_DATA SHOWN_

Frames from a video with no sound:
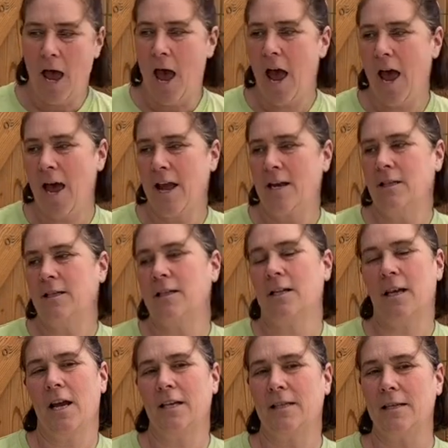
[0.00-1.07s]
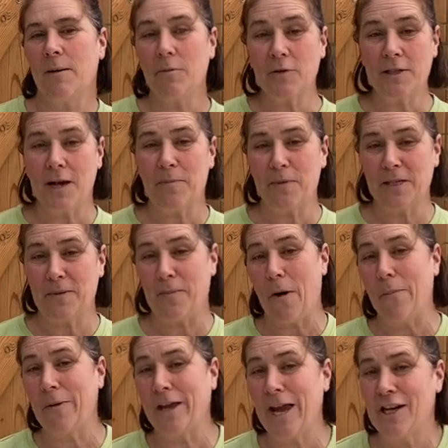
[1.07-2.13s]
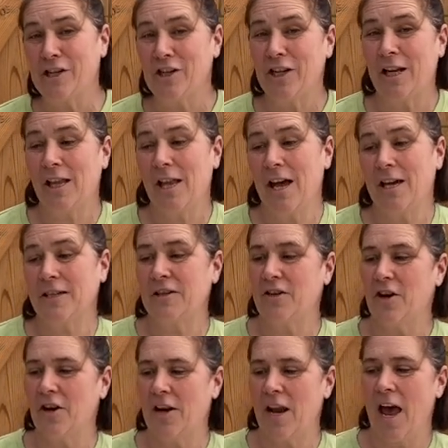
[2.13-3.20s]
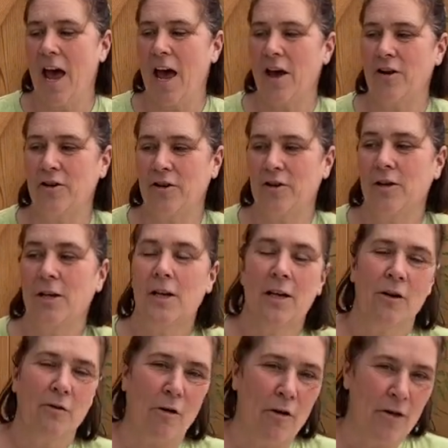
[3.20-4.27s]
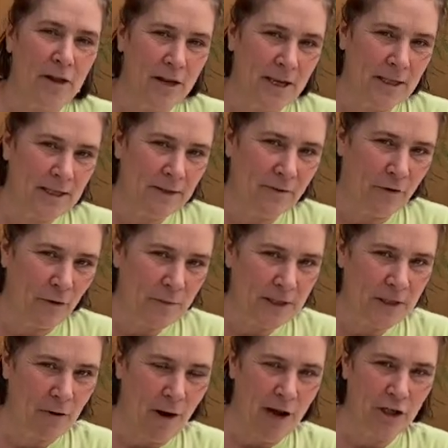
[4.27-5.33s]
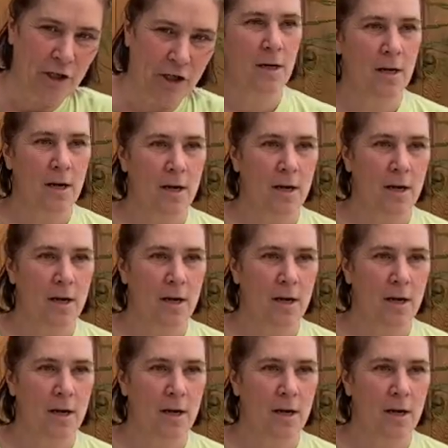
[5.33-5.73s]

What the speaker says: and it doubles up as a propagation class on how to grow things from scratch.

...

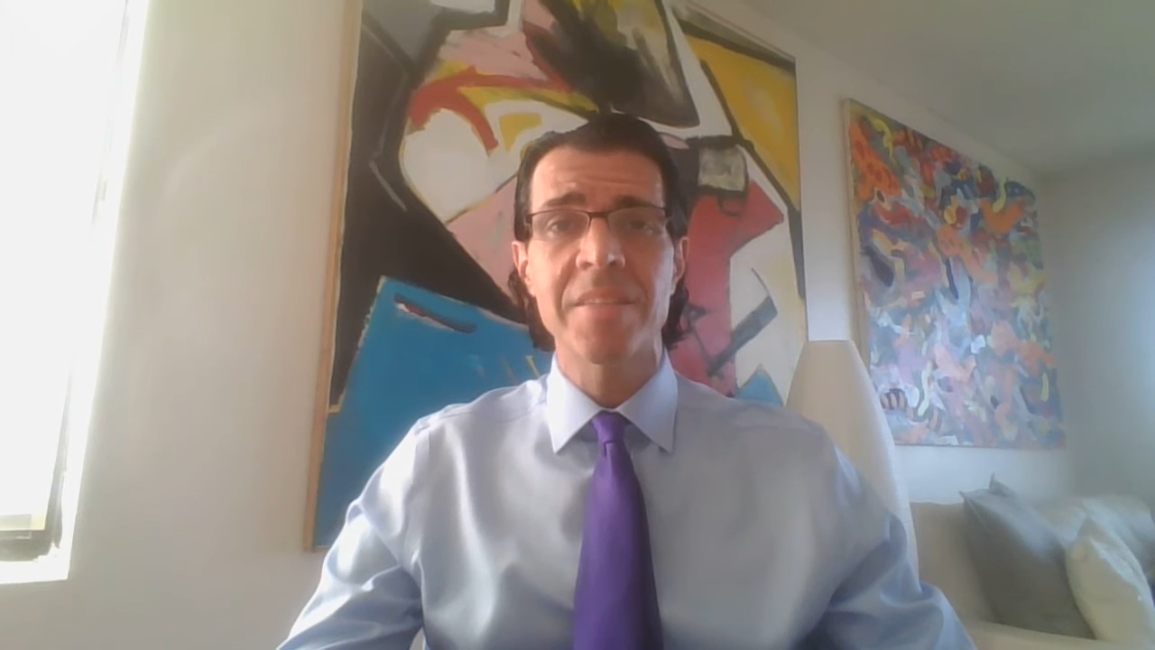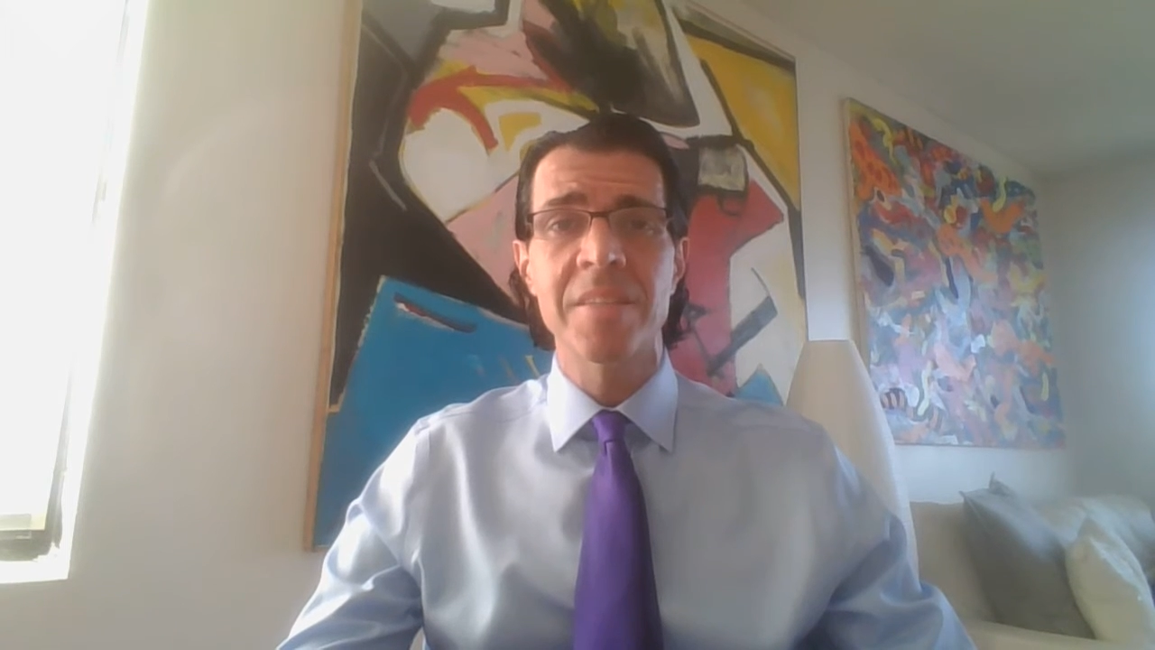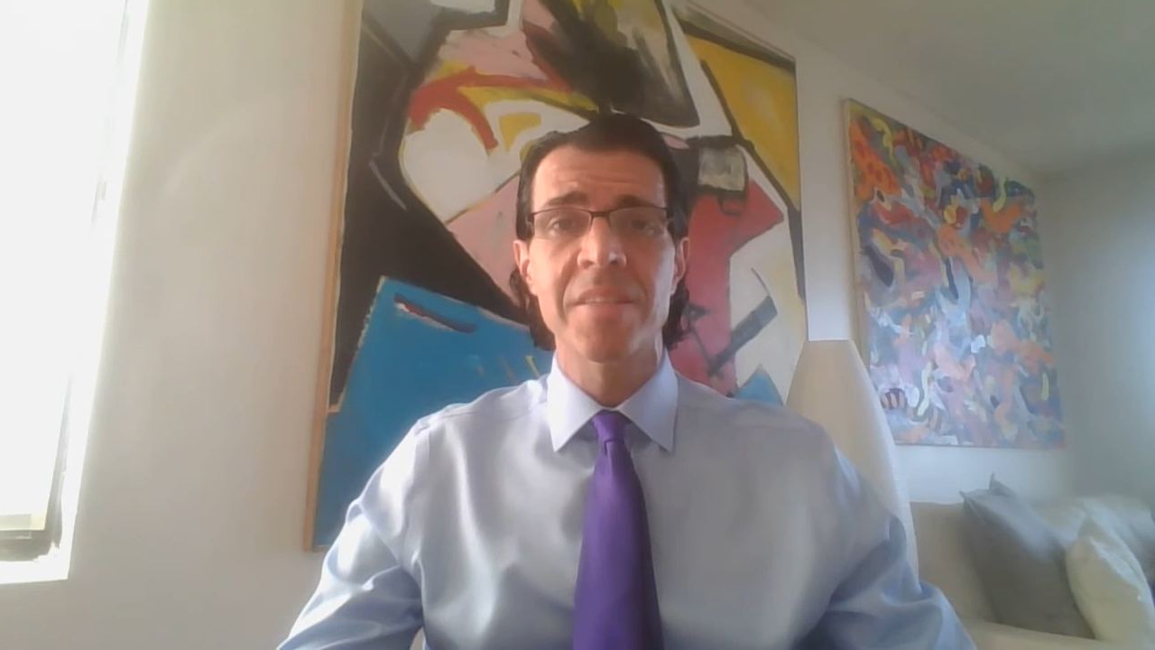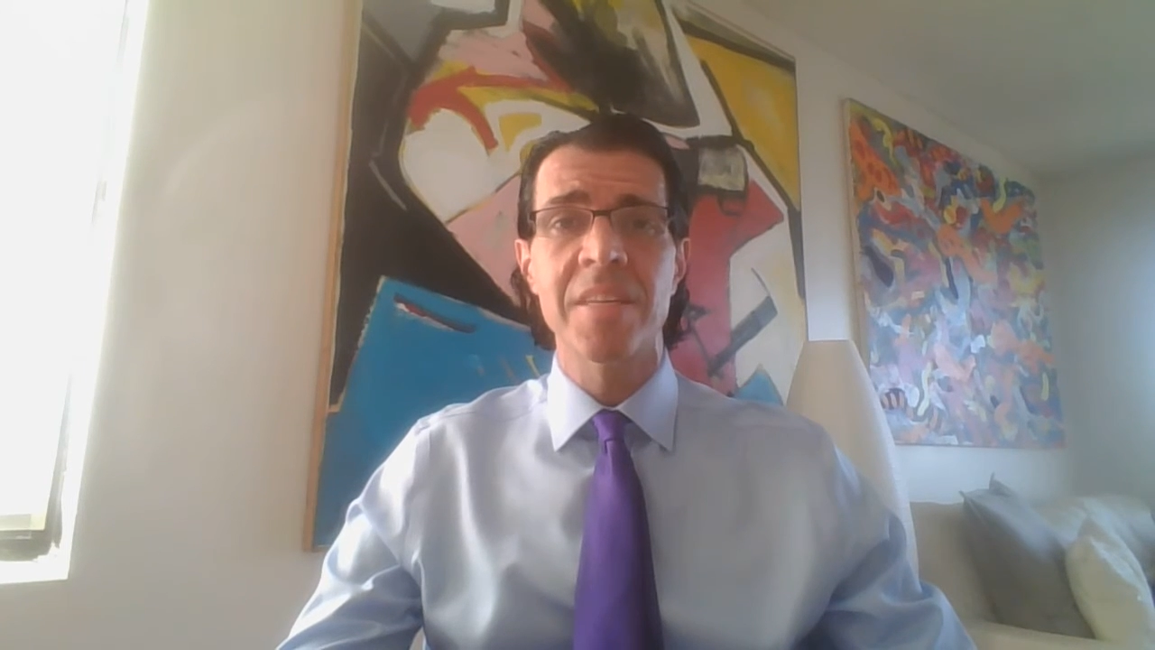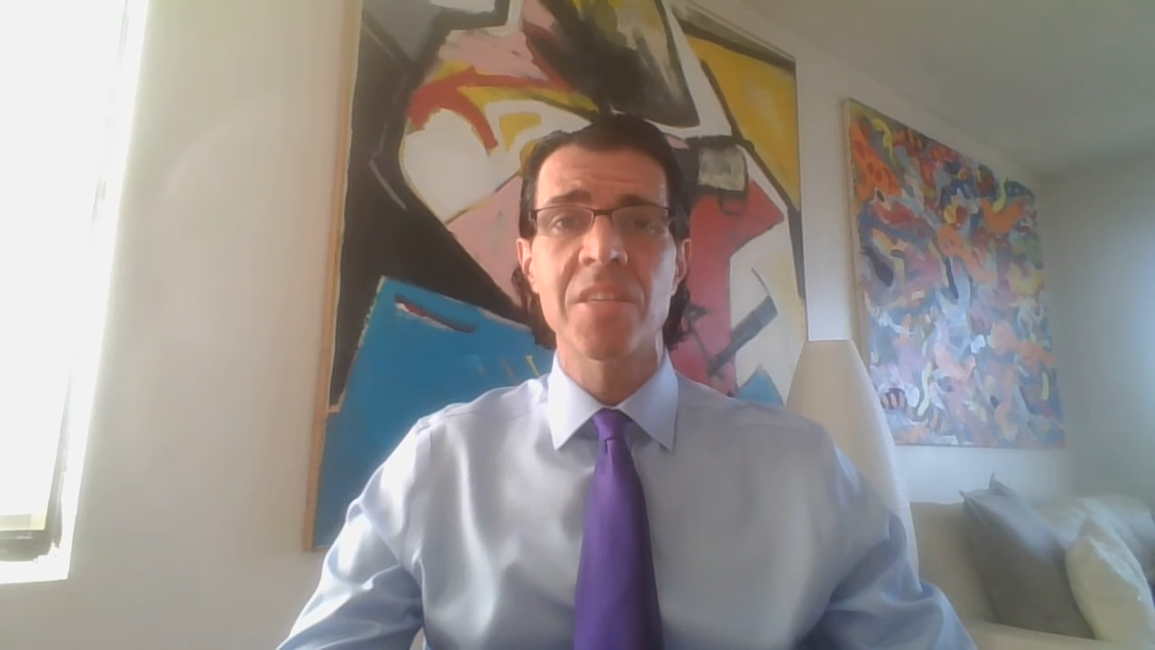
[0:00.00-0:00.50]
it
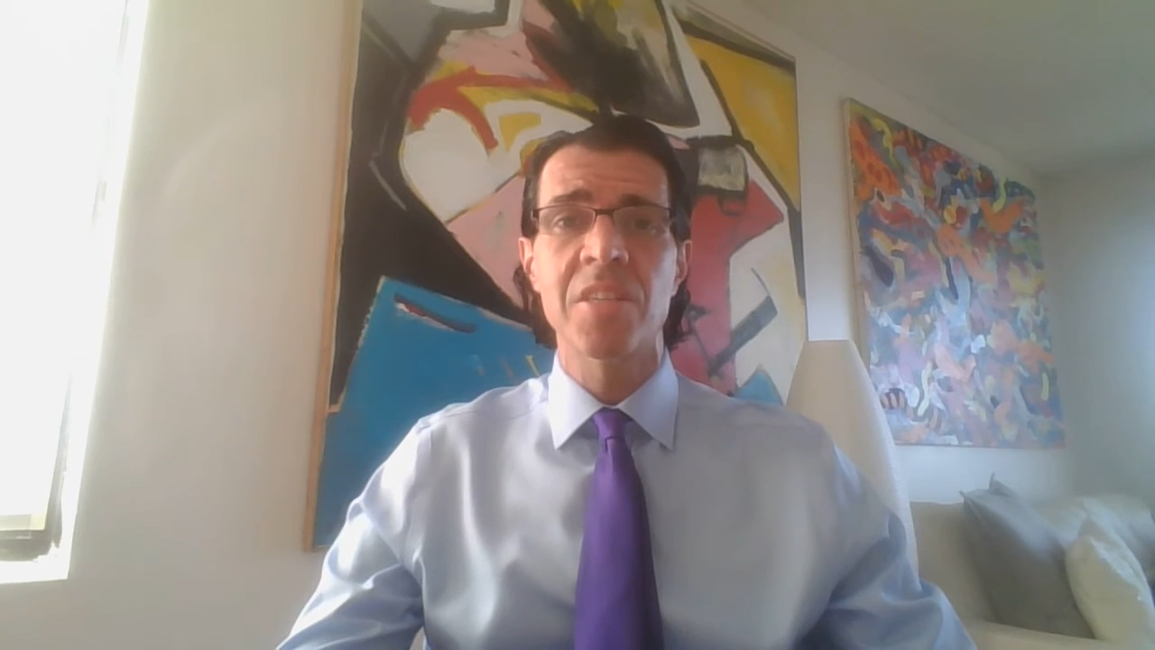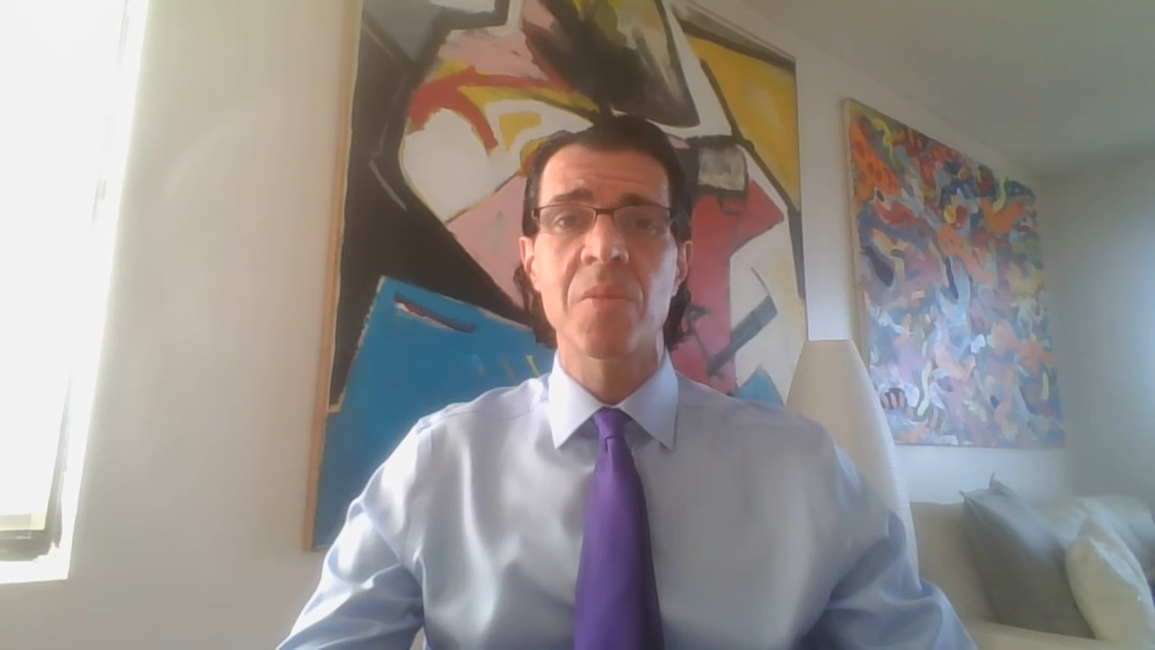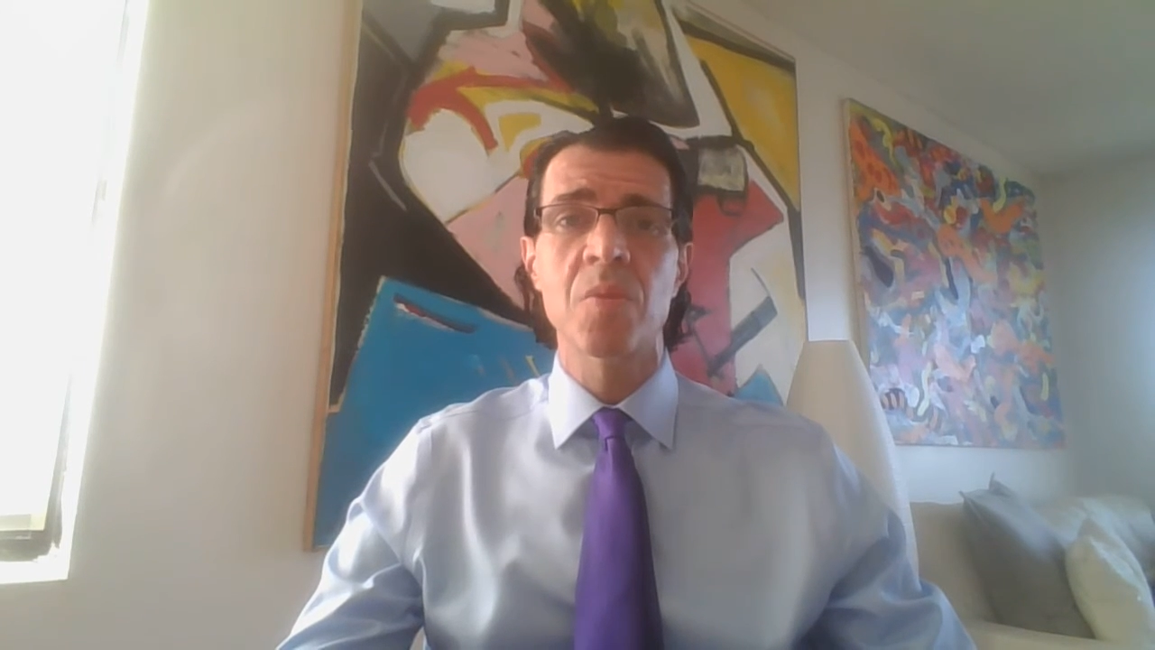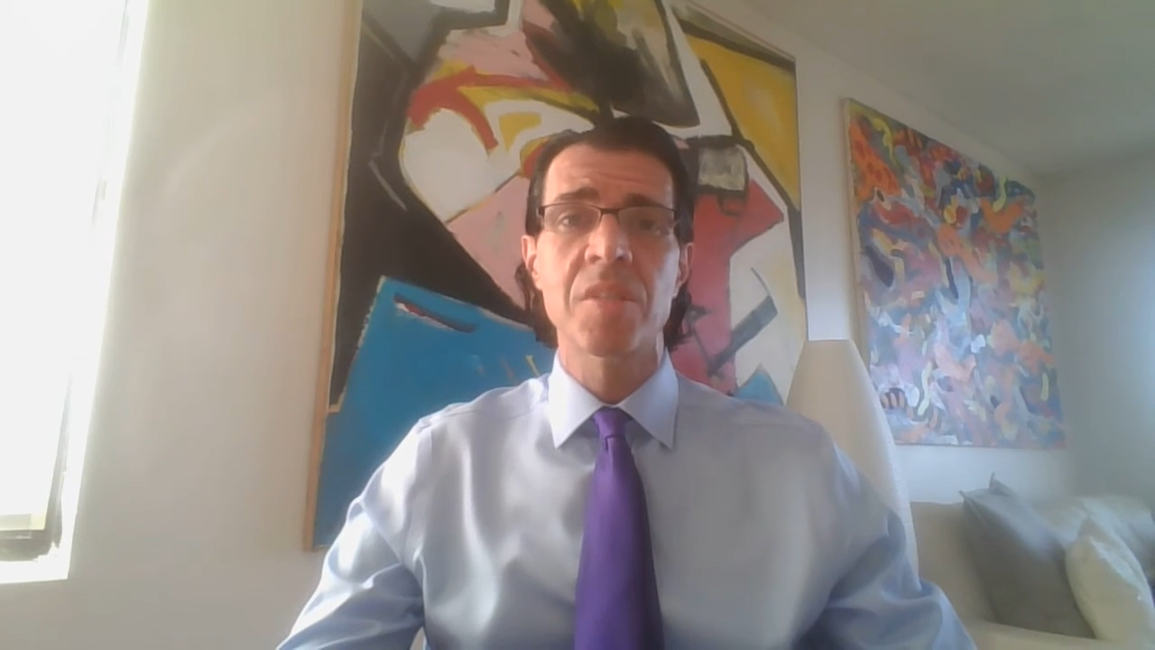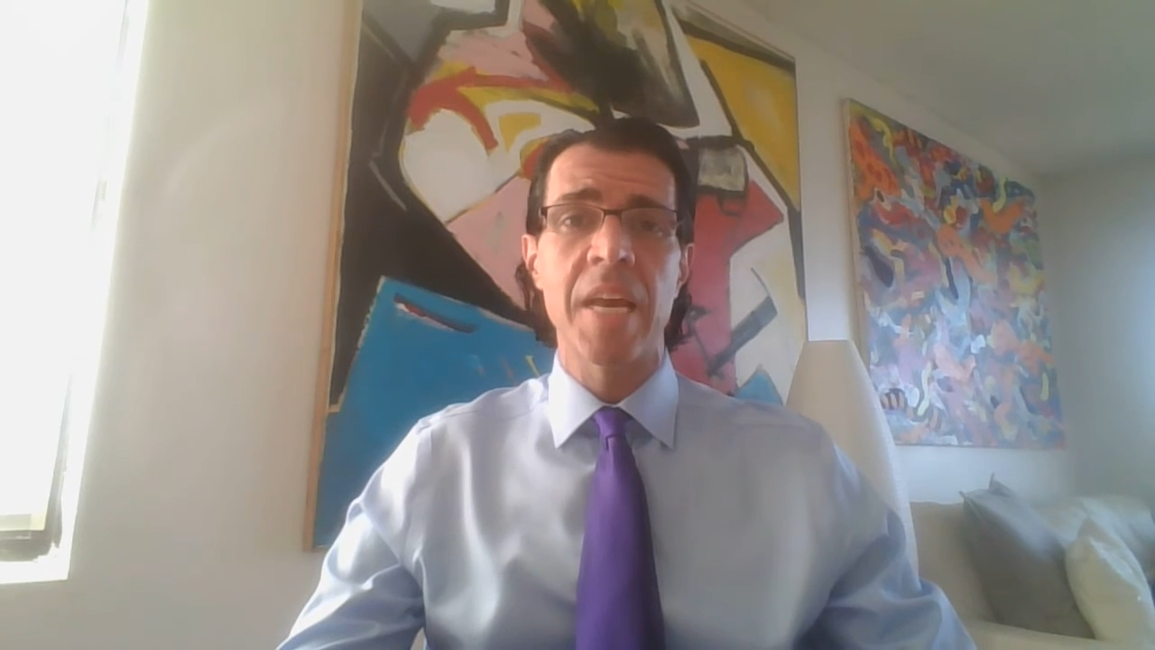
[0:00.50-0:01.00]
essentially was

_TASK DESCRIPTION_
Lines of the data above that include the string "from" must each be copied.

_RESULT_
Frames from a video with no sound:
What the speaker says: and it doubles up as a propagation class on how to grow things from scratch.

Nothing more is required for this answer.